Only an exact repetition of the lines from the one holding "[00:00:01.07]" to the end of the data is wanted, with pictures left out.
━━━ Study material ━━━
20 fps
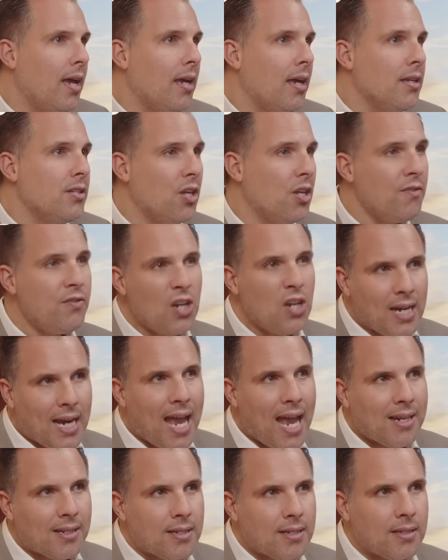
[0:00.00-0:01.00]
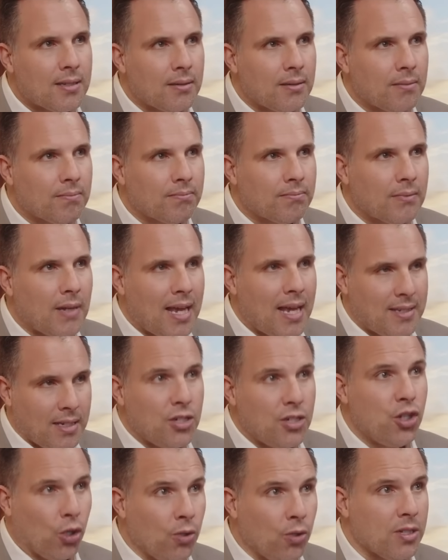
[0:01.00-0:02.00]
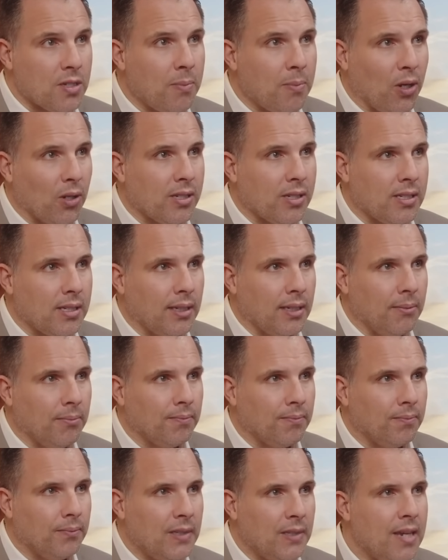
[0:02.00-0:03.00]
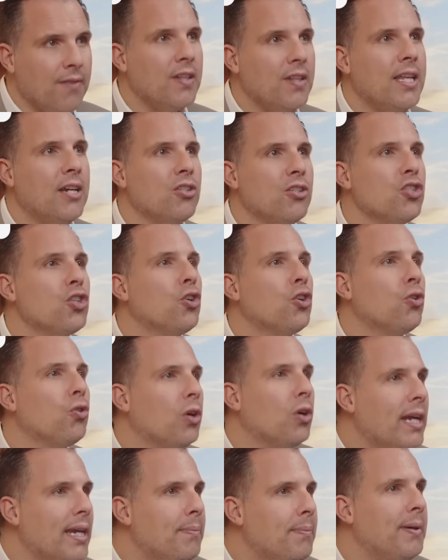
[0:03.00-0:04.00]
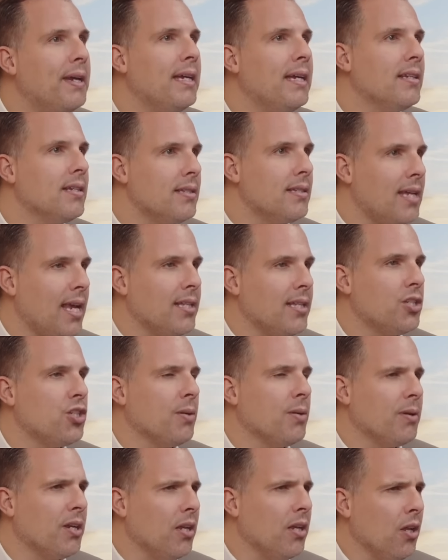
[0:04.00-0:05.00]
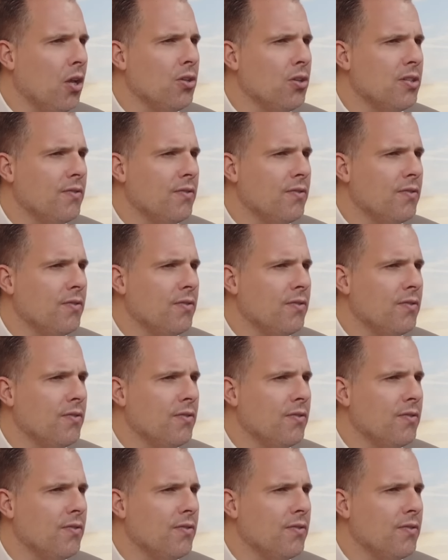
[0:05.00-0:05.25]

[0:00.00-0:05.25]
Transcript: Surfshark acts as an insurance policy, given there is creeping censorship in lots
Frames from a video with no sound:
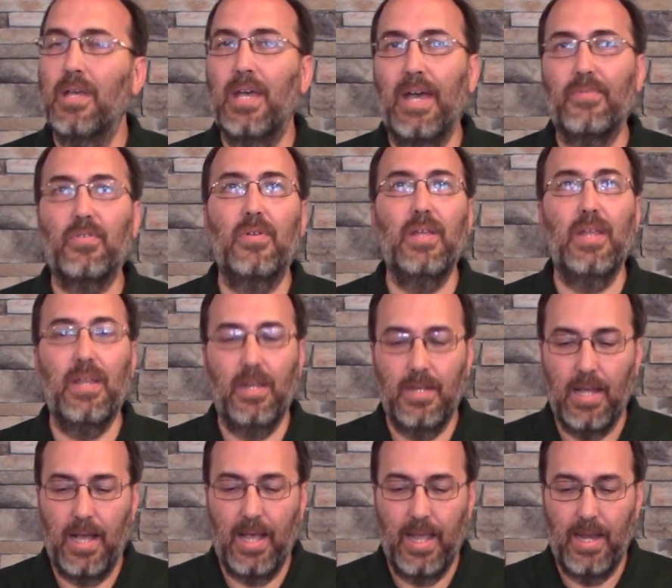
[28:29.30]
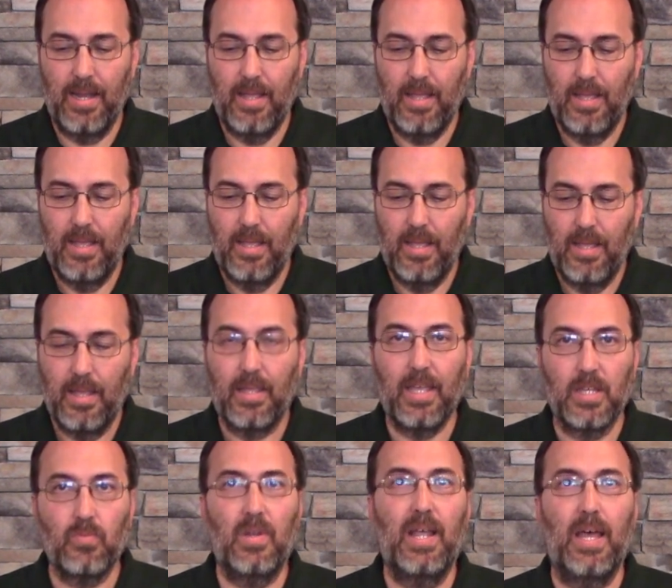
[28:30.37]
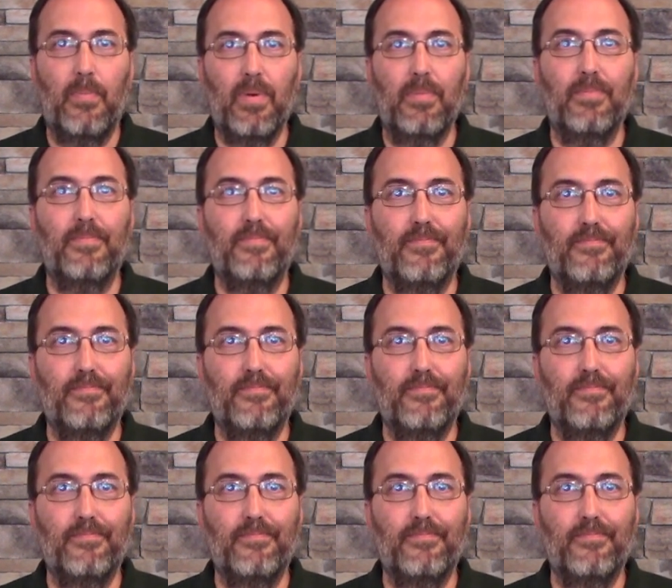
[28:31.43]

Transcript: After he died, guess what happened?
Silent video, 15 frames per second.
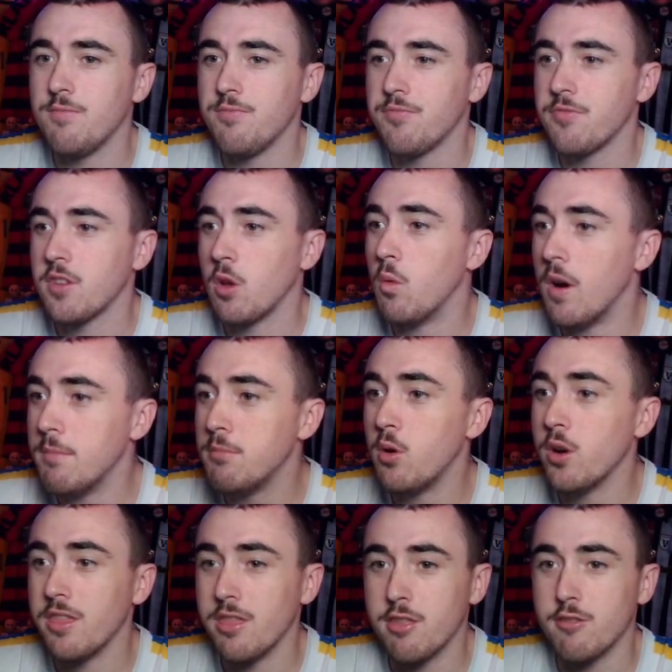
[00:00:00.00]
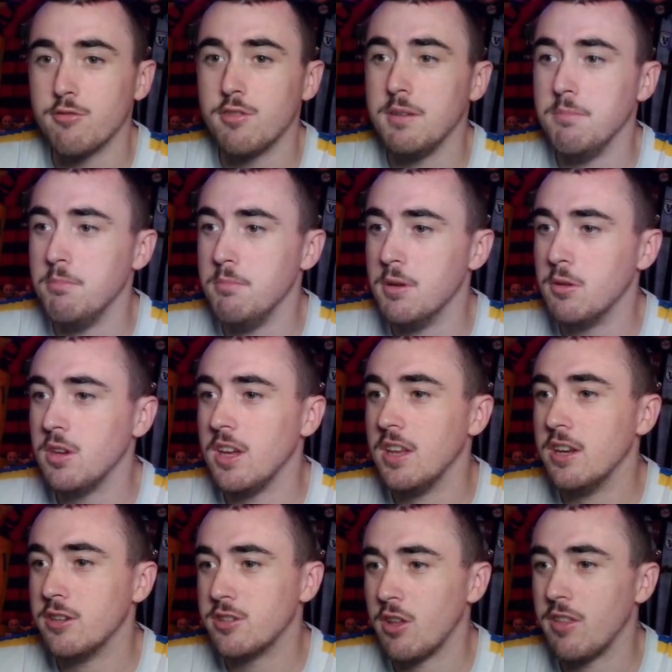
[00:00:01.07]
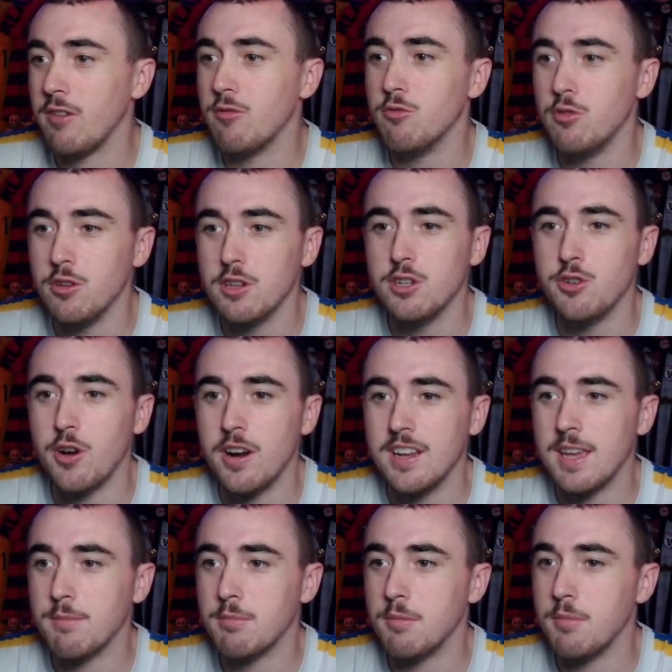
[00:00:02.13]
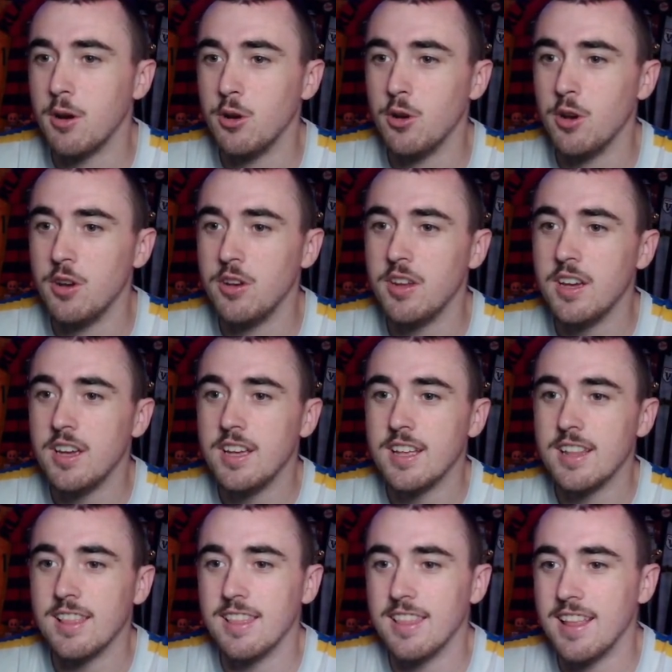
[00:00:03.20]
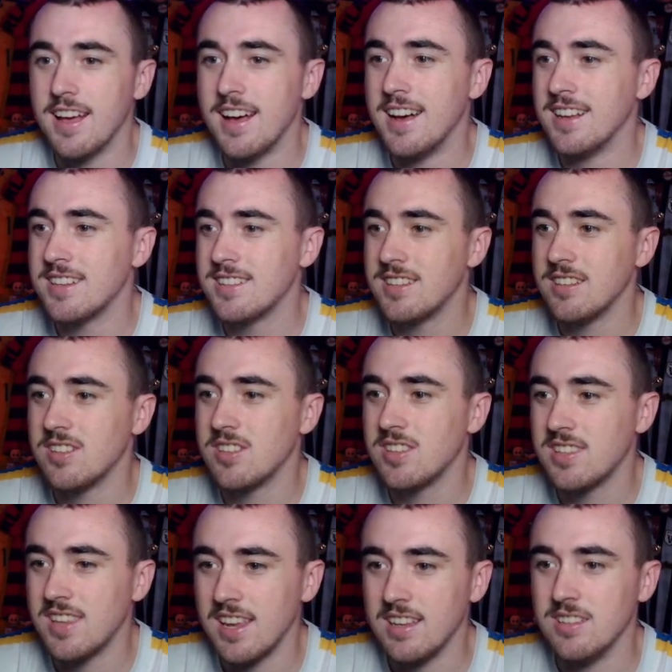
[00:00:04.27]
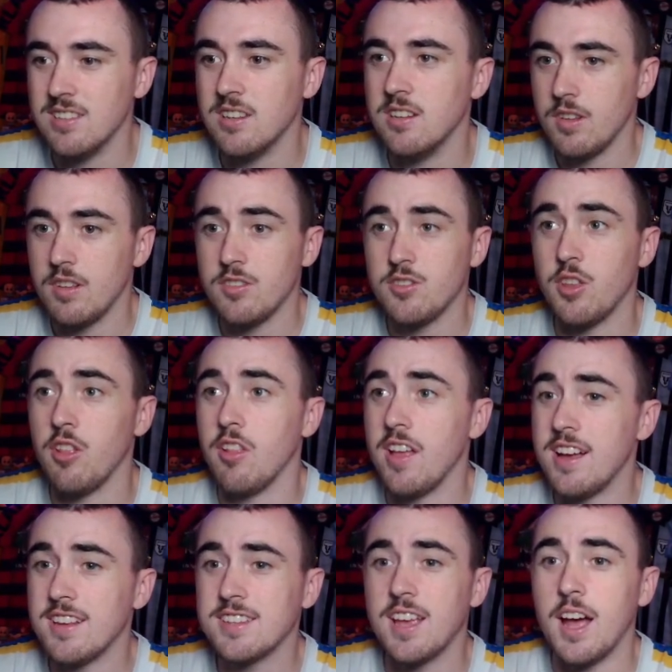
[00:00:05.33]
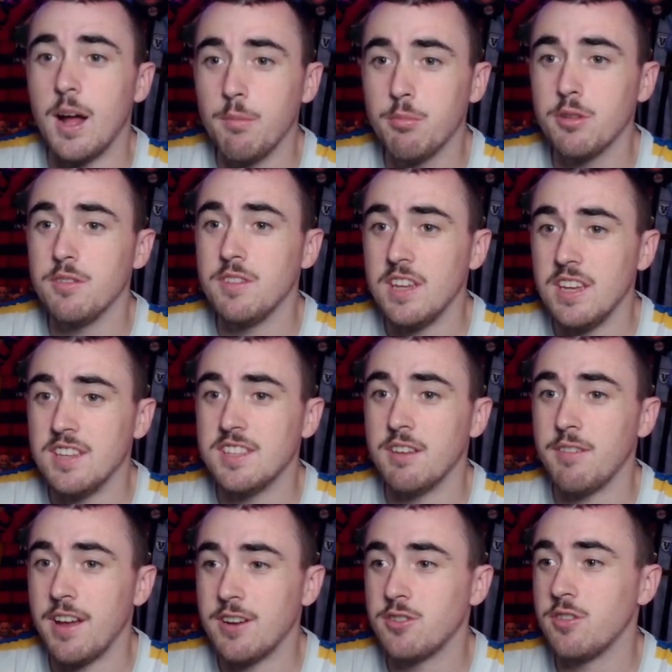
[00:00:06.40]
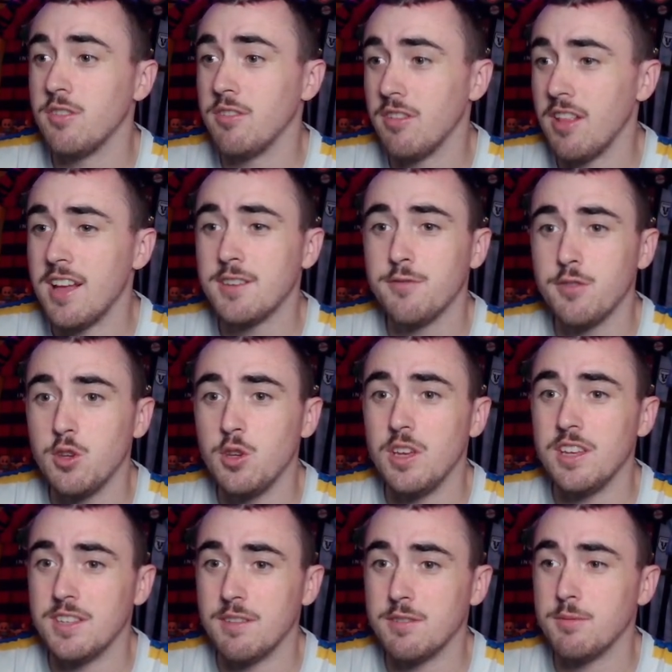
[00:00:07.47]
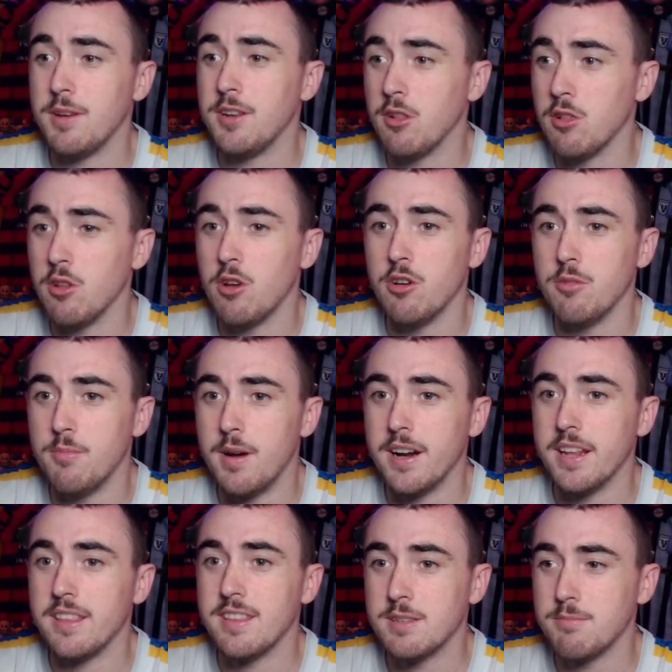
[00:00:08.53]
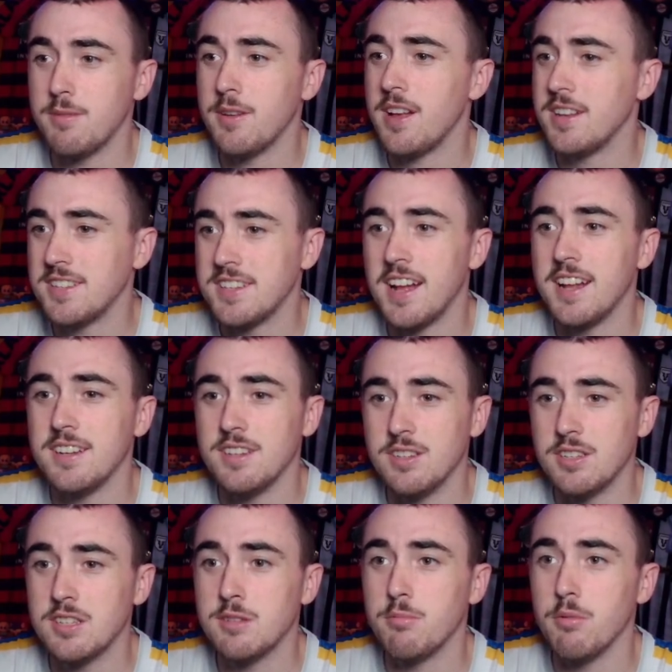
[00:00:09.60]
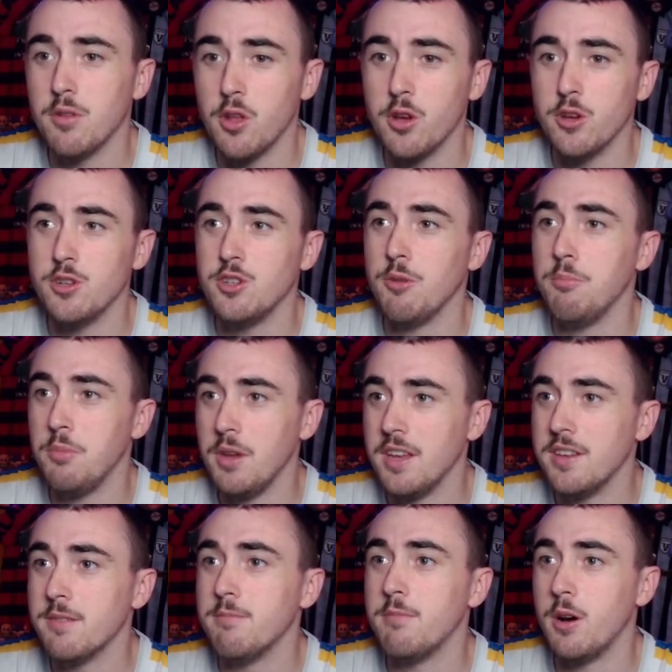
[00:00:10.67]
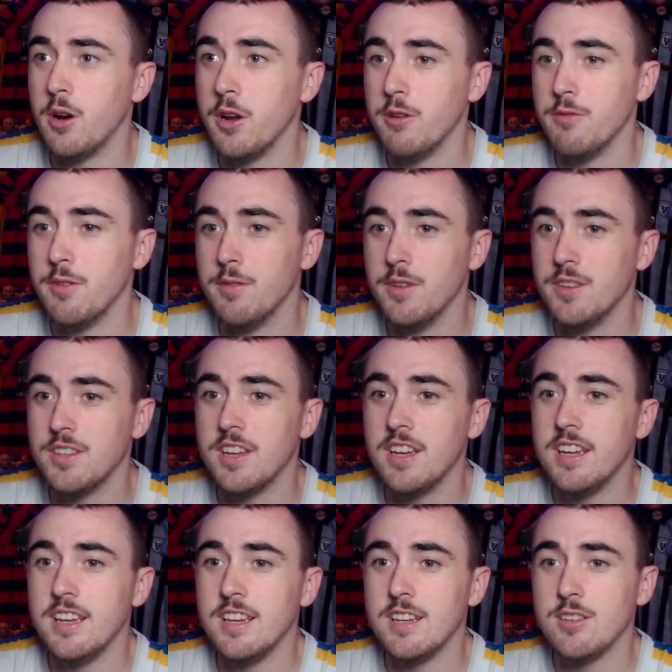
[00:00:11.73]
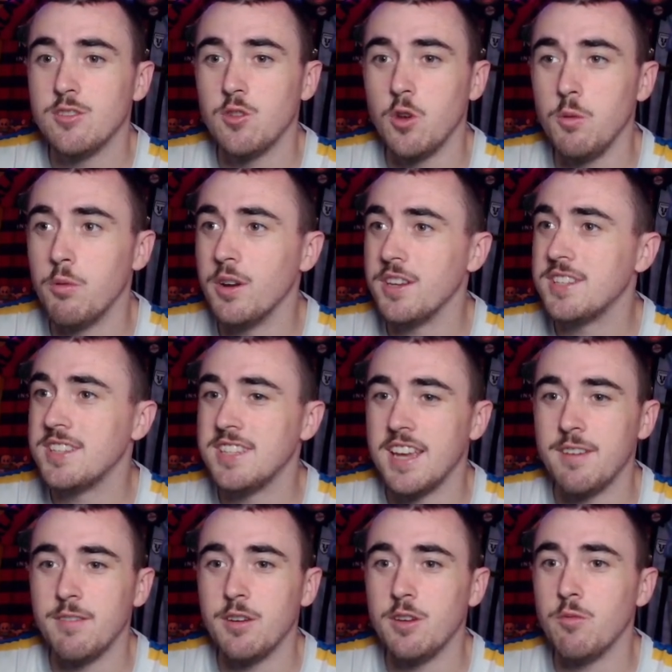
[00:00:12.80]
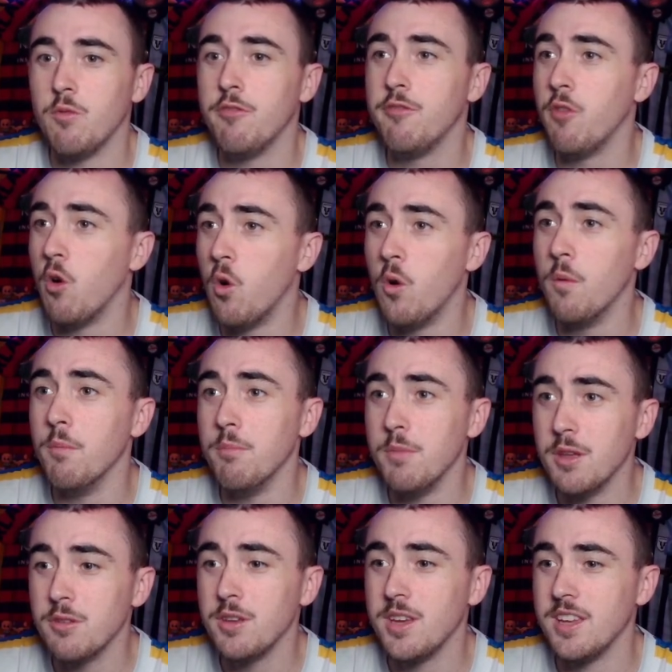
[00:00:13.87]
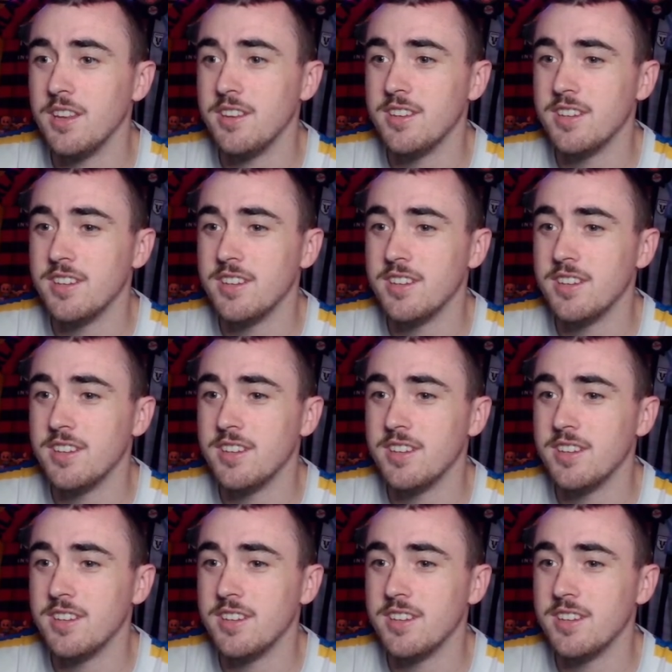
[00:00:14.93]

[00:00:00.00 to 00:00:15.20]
1.3 million, so they really tried to get promoted last season. So the last couple of years, last few years, they've spent a lot of money. They're starting to splurge a bit. Pine Rivers, 2.7, 4 million.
━━━
▶ [Solution]
[00:00:01.07]
[00:00:02.13]
[00:00:03.20]
[00:00:04.27]
[00:00:05.33]
[00:00:06.40]
[00:00:07.47]
[00:00:08.53]
[00:00:09.60]
[00:00:10.67]
[00:00:11.73]
[00:00:12.80]
[00:00:13.87]
[00:00:14.93]

[00:00:00.00 to 00:00:15.20]
1.3 million, so they really tried to get promoted last season. So the last couple of years, last few years, they've spent a lot of money. They're starting to splurge a bit. Pine Rivers, 2.7, 4 million.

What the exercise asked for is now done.